NOAC Reversal with PCC - Dr. Lauren McCafferty

Eerenberg et al. Circulation, 2011

  • Prospective, randomized, double-blind, crossover study evaluating the potential of prothrombin complex concentrate (PCC) to reverse the anticoagulant effect of rivaroxaban (direct Xa inhibitor) and dabigatran (direct thrombin inhibitor)

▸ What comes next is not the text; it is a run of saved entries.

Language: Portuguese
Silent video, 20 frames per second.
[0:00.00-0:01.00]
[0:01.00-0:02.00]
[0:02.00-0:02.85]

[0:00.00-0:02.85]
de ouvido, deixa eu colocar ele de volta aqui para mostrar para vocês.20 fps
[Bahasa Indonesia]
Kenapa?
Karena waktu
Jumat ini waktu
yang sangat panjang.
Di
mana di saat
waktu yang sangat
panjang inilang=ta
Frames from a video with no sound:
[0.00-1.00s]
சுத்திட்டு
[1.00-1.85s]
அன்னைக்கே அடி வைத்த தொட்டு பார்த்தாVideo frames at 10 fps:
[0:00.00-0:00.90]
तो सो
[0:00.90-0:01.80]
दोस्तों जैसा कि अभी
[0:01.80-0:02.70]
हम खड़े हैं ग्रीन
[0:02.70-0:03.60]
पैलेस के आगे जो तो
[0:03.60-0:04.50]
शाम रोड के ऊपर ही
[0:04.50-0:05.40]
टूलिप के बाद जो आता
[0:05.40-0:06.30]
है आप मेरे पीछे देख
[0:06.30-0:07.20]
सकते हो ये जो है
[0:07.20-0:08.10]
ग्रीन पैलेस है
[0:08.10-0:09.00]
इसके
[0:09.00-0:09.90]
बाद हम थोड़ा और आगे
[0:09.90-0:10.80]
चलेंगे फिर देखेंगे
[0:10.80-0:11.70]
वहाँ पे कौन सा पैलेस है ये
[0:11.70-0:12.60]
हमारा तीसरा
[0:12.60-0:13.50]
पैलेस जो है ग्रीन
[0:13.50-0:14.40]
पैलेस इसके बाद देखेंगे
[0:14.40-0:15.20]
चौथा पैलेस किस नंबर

  • Included healthy male volunteers

  • Participants received either rivaroxaban or dabigatran for 2.5 days followed by single bolus of PCC or placebo (saline); had 11 day washout period then the process repeated with the other drug

  • Blood coagulation tests assessed: 1). the anticoagulant effect of rivaroxaban and dabigatran and 2). the ability of PCC to reverse their effects

  • Findings/Conclusions: PCC rapidly and completely reversed the anticoagulant effect of rivaroxaban but had no effect on dabigatran in healthy subjects

Warfarin Reversal with FFP vs PCC - Dr. Nick Parmar

Hickey et al. Circulation, 2013

  • Retrospective cohort study comparing warfarin reversal with FFP and PCC

  • Included patients age > 18 yrs, on warfarin with INR >1.5 who received either FFP or Octaplex (PCC) in the ED for active bleeding or before emergent procedure

  • Primary outcome: serious adverse events within 7 days

  • Secondary outcome: time to INR reversal, hospital LOS, RBC transfusion in 48 hrs

  • Findings/Conclusions: for urgent warfarin reversal, PCC resulted in faster reversal, fewer adverse events, and low RBC transfusion requirement compared to FFP

PATCH Trial - Dr. Zac Rasmussen

Baharoglu et al. Lancet, 2016

  • Prospective, multi-center, open-label, randomized trial looking at whether platelet transfusion improved outcomes in patients with ICH who are on anti-platelet therapy

  • Included patients age >18 yrs with supratentorial, non-traumatic ICH with GCS 8 or greater, had symptom onset within 6 hrs, and received anti-platelet agent in last 7 days

  • Participants randomized to receive either standard care alone or standard care + platelet transfusion

  • Primary outcome: difference in functional outcome at 3 months

  • Secondary outcome: survival and poor outcome (per modified rankin scale), absolute ICH growth after 24 hrs, adverse events

  • Findings/Conclusions: Patients who received platelet transfusion had poorer outcomes, increased mortality, and increased adverse events compared to standard care. Therefore, platelets not indicated for anti-platelet reversal in patients with ICH.